The public owned companies has a good internal resources and faces a moderate external forces that if managed properly can adopted different strategies even a growth strategies.

If We take two different strategies that were adopted by the Egyptian government in two similar state owned banks in Egypt. The government ceases to be the owner of the entity or business.

The process in which a publicly-traded company is taken over by a few people. Privatization leads to the creation of wealth. The cost of production is reduced and profits are maximized. It is certainly a good step if the government feels that a particular sector can be opened up to the competition and it will benefit the market and the consumer.

In other words, it mainly aims to enhance the conditions of the services which people get. In addition, it also lowers the burden of the government by taking over certain industries. Privatization has no doubt made quite an impact on the world. Like there are two sides to a coin, over here also comes with benefits as well as drawbacks. The main argument for privatization is that private companies have a profit incentive to cut costs and be more efficient. If you work for government-run industry managers do not usually share in any profits.

However, a private firm is interested in making a profit, and so it is more likely to cut costs and be efficient. Since privatization, companies such as BT, and British Airways have shown degrees of improved efficiency and higher profitability.

It is often seen that governments make poor economic managers. They are motivated by political pressures rather than sound economic and business sense.
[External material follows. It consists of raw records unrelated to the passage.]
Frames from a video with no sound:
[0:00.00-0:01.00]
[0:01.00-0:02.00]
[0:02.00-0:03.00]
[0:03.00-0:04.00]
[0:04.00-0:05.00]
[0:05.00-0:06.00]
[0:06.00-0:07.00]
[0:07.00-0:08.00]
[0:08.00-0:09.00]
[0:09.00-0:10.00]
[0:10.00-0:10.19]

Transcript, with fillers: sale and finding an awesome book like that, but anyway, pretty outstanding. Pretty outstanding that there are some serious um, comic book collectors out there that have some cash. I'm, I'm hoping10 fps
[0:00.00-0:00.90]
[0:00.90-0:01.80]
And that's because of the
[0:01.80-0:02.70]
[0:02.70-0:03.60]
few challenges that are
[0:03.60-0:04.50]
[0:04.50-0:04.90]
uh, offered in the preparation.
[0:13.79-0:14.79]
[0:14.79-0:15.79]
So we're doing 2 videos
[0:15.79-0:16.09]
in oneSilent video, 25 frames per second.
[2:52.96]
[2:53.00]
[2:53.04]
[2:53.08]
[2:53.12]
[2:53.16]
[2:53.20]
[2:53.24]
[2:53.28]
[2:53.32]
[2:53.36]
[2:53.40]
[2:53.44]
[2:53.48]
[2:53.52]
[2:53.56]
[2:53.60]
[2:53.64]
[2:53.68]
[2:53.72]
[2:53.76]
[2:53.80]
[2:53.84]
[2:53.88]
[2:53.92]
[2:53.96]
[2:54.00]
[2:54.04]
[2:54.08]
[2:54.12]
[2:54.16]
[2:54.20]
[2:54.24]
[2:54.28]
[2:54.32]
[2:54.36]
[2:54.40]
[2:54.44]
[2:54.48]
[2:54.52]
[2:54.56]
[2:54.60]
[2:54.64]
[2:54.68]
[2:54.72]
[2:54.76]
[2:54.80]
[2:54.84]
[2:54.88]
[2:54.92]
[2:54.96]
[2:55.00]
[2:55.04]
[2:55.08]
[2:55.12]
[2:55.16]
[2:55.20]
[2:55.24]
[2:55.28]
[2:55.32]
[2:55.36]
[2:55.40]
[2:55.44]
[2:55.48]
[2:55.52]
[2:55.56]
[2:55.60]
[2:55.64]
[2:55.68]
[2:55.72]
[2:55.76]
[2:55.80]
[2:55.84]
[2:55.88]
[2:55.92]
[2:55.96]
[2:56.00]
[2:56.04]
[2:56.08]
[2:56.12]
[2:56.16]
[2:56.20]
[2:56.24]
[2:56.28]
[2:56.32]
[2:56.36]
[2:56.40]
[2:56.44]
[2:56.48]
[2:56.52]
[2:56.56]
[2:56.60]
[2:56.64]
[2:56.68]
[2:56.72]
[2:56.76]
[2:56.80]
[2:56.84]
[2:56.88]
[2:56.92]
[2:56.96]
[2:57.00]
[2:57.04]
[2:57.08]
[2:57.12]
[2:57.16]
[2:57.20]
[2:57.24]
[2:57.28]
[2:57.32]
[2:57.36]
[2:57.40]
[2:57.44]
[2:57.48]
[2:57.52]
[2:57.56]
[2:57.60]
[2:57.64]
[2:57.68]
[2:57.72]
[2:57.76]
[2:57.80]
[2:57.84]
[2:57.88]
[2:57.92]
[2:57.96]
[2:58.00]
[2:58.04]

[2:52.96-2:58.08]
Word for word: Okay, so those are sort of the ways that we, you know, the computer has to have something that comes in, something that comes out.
For example, a state enterprise may employ surplus workers which is inefficient.

The government may be reluctant to get rid of the workers because of the negative publicity involved in job losses.

Therefore, state-owned enterprises often employ too many workers increasing inefficiency. A government thinks a lot in terms of the next election. Therefore, they may be unwilling to invest in infrastructure improvements that will benefit the firm in the long term because they are more concerned about projects that give a benefit before the election which is a major concern for public welfare.

It is easier to cut public sector investment than front-line services like healthcare. One important disadvantage to recognize is the opportunities for bribery and corruption that come with privatization. Typically, private companies are less transparent than government offices, and this reduced transparency paired with a drive for profit can be a breeding ground for corruption. If we watch on the UK one can argue that the increasing inequality of the eighties was, in part, due to privatization.